__What is being asked__:
In the material below, find each line with the word "video" and list it.
Start of Data to examine
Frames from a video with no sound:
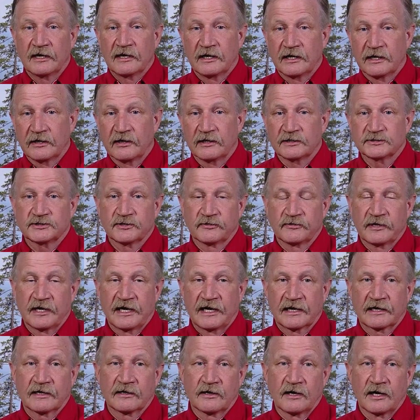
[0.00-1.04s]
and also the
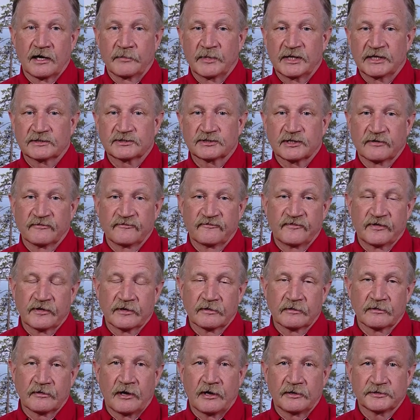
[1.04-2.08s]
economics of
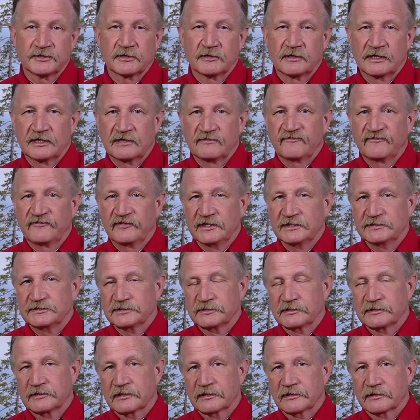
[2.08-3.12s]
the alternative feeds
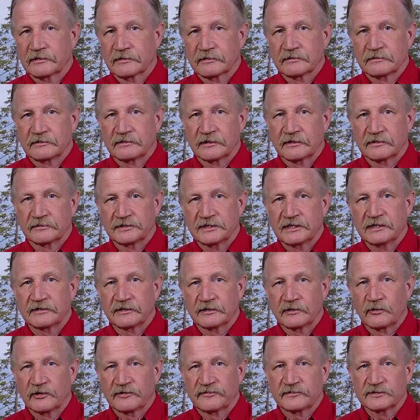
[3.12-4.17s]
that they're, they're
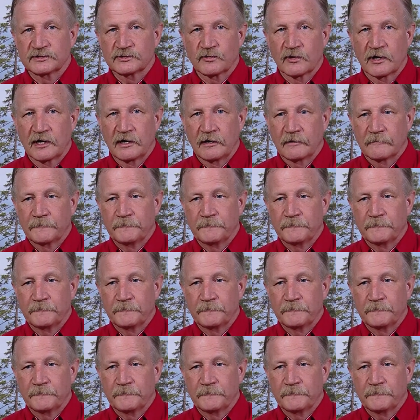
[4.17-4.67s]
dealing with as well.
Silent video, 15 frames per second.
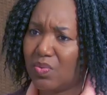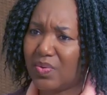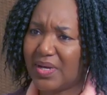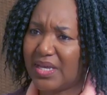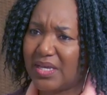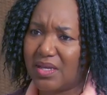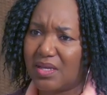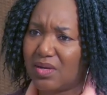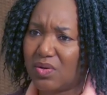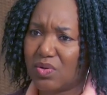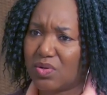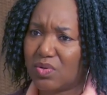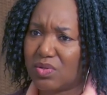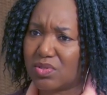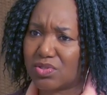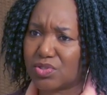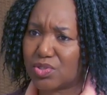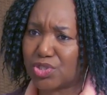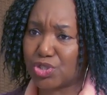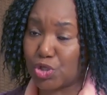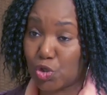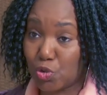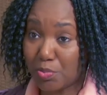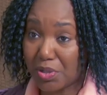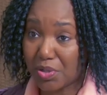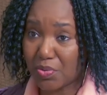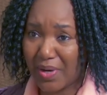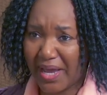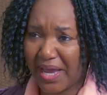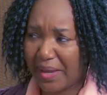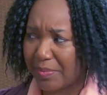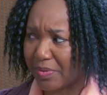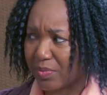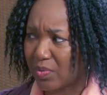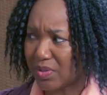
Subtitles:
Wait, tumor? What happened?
End of Data to examine
__Output__:
Frames from a video with no sound:
Silent video, 15 frames per second.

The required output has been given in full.